Ja, das tut sie. Die Streitkräfte müssen so attraktiv sein, dass sich die Menschen auch in Zukunft für einen Dienst in den Streitkräften entscheiden können. Der Soldatenberuf ist schließlich unvermeidlich mit hohen Belastungen und Risiken verbunden, deshalb müssen wir insbesondere die vermeidbaren Belastungen auch vermeiden, sollen sich auch in Zukunft genügend junge Menschen für den Dienst für unser Land entscheiden. Wir reden hier schließlich von Staatsbürgern in Uniform, Menschen, die mitten in der Gesellschaft stehen. Dazu gehören dann aber auch entsprechende Standards bei der Ausstattung der Kasernen, die wir vorhalten müssen. Man kann die Soldaten nicht mehr in „versiffte“ Unterkünfte stecken, wie das heute leider oftmals der Fall ist.

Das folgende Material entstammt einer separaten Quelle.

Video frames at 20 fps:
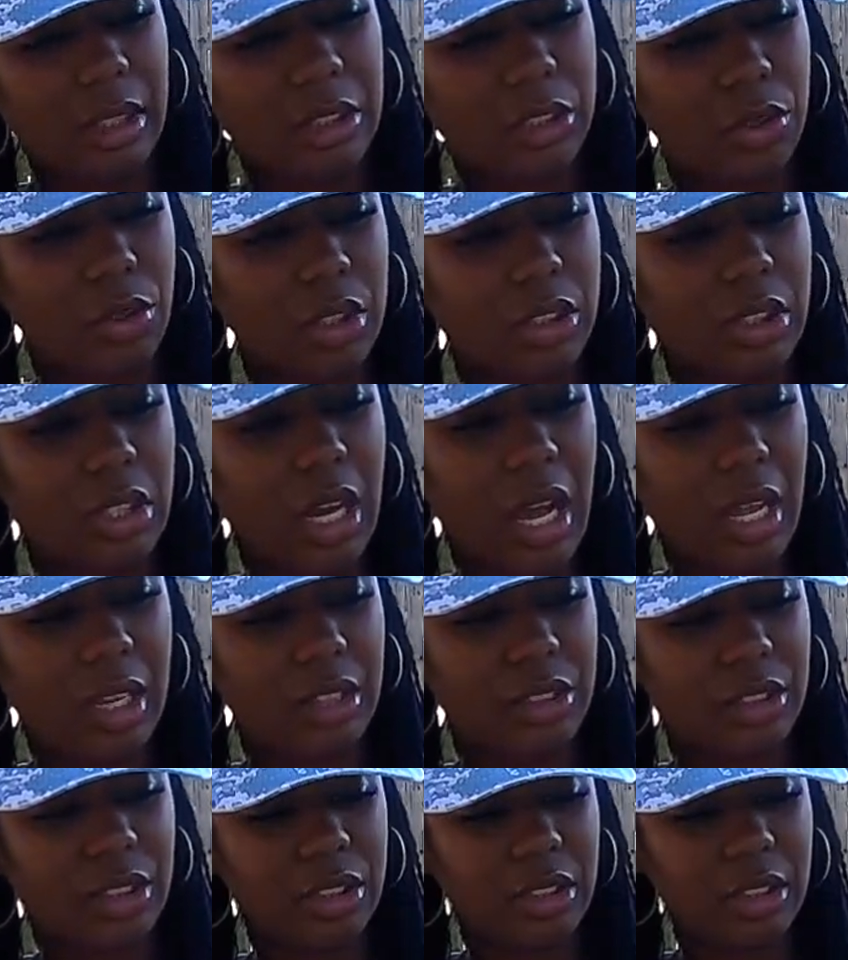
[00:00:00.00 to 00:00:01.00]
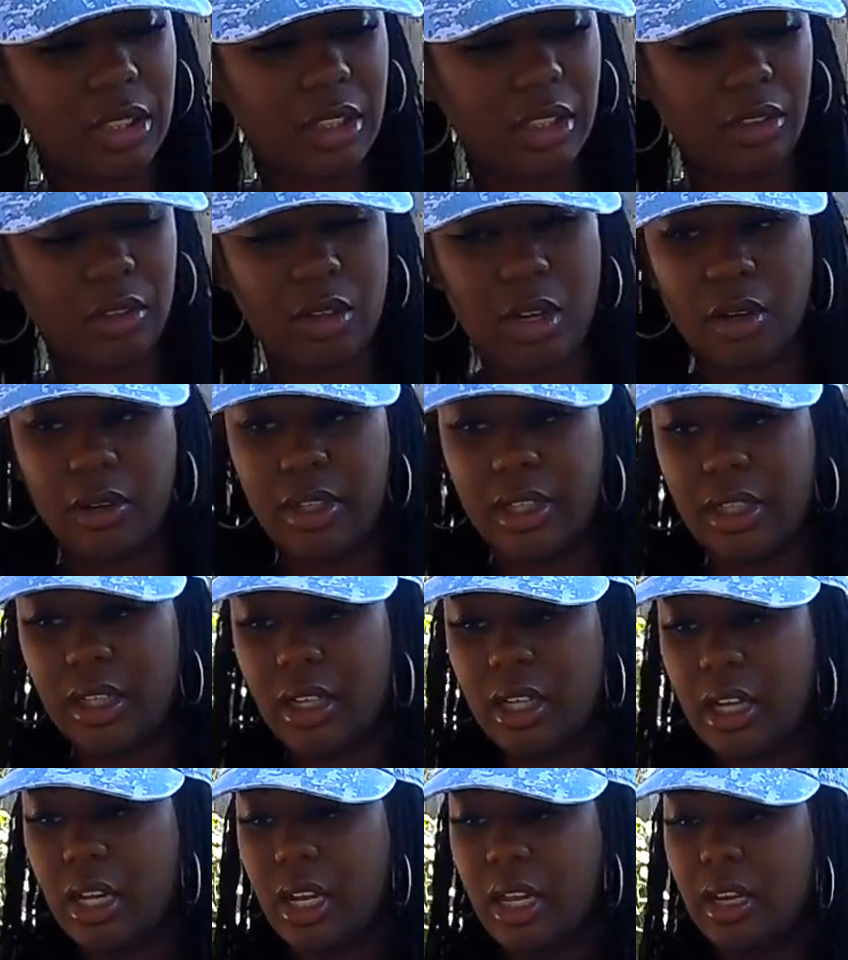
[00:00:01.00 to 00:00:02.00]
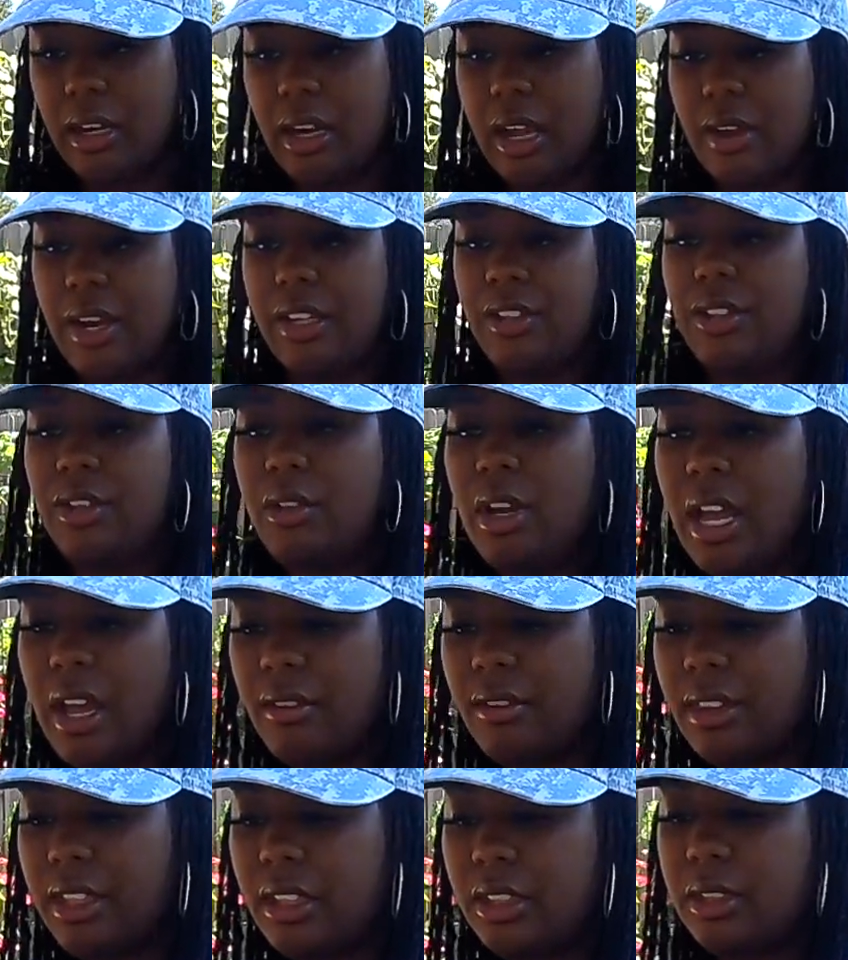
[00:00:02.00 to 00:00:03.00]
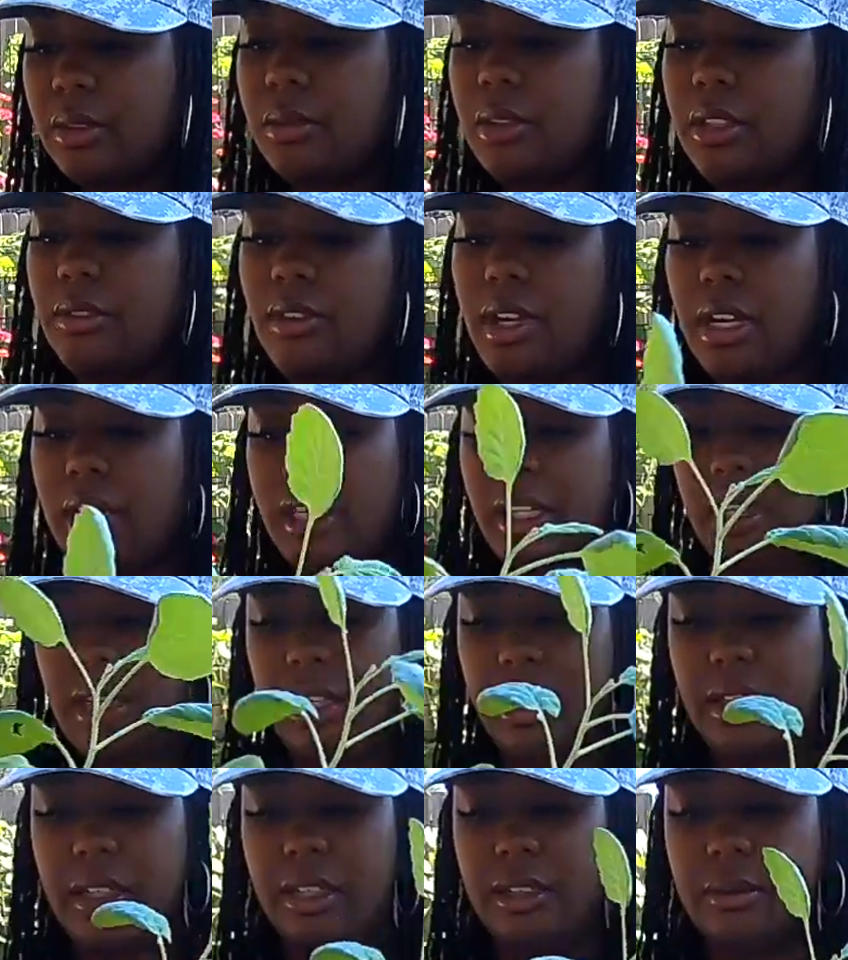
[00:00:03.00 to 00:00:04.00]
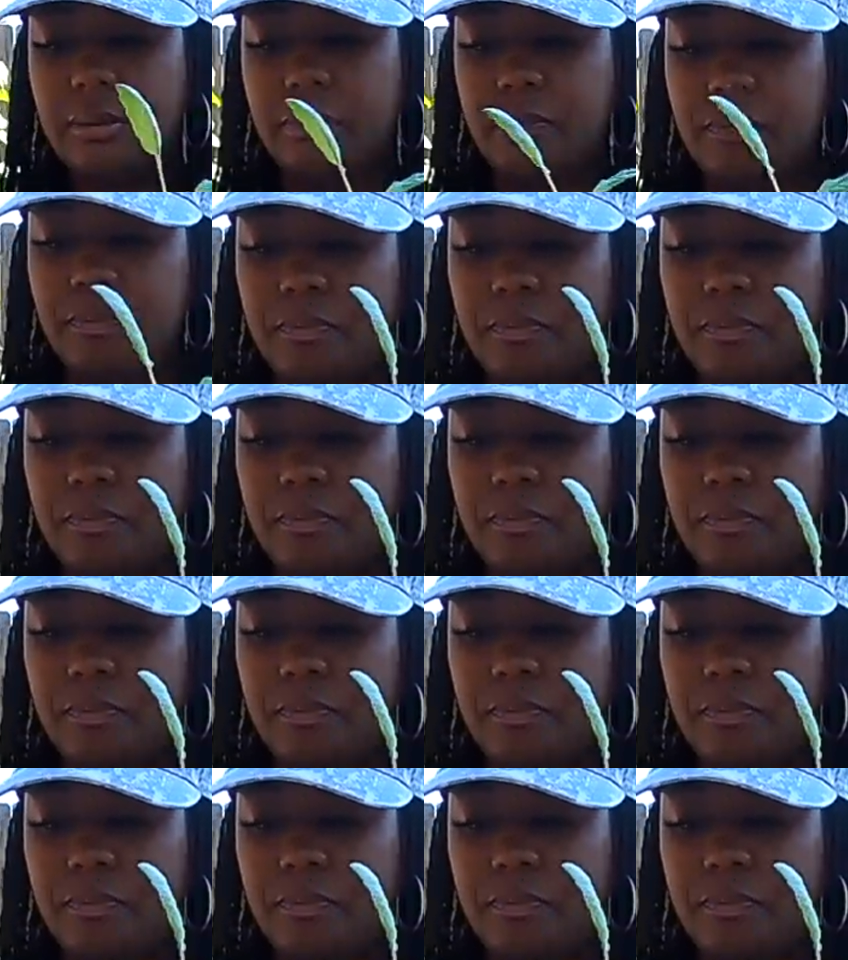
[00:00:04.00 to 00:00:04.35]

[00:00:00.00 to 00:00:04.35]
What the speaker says: Georgia collards are still growing. Now I do have this one right here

Sind das die Probleme, mit denen Sie am häufigsten konfrontiert werden?
Mit am häufigsten. In den letzten Jahren kam eine Bundeswehr-Reform nach der anderen. Dies hat zu Unsicherheiten geführt, welche Kaserne erhalten bleibt und welche nicht. Jedes Mal wurden dann die Mittel zur Sanierung und Unterhaltung der Liegenschaften zurückgestellt. Zahlreiche Unterkünfte sind heute schlicht unzumutbar, und da reden wir nicht über fehlende Kühlschränke und Flachbildschirme, sondern über Schimmel in den Waschräumen und undichte Fenster.
Über welche Größenordnung reden wir?
Bei einem von mir angeregten „Screening“ im Sommer hat man festgestellt, dass nur die Hälfte aller Bauten baulich in Ordnung ist. 38 Prozent haben Mängel und neun Prozent sind eigentlich unbewohnbar, müssen aber weiter zur Unterbringung genutzt werden.
Hatte das Folgen?
Die Ministerin sieht den Bedarf. Sie wollte allein für die Sanierung - und nicht etwa für Flachbildschirme - in den nächsten Jahren eine halbe Milliarde Euro ausgeben. Das ist leider gekürzt worden - nicht vom Parlament, sondern schon in der Ressortabstimmung mit dem Bundesministerium der Finanzen durch die Bundesregierung.
Und nun?
Für dieses Jahr ist jedenfalls im Verteidigungshaushalt der Zug abgefahren. Ich appelliere deshalb an die Ministerin, dass sie diesen Bedarf noch einmal anmeldet, wenn das in Aussicht gestellte Konjunkturprogramm kommt. Wenn zur Stützung der Konjunktur zusätzlich gebaut wird, dürfen unsere Soldatinnen und Soldaten nicht vergessen werden. Das sollte dann losgelöst von den Verpflichtungsermächtigungen zusätzlich im Rahmen des Konjunkturprogrammes geschehen.
Freitag, 5. Dezember, diskutiert Hellmut Königshaus ab 19 Uhr auf Einladung der Liberalen Gesellschaft im Bremer Presse-Club.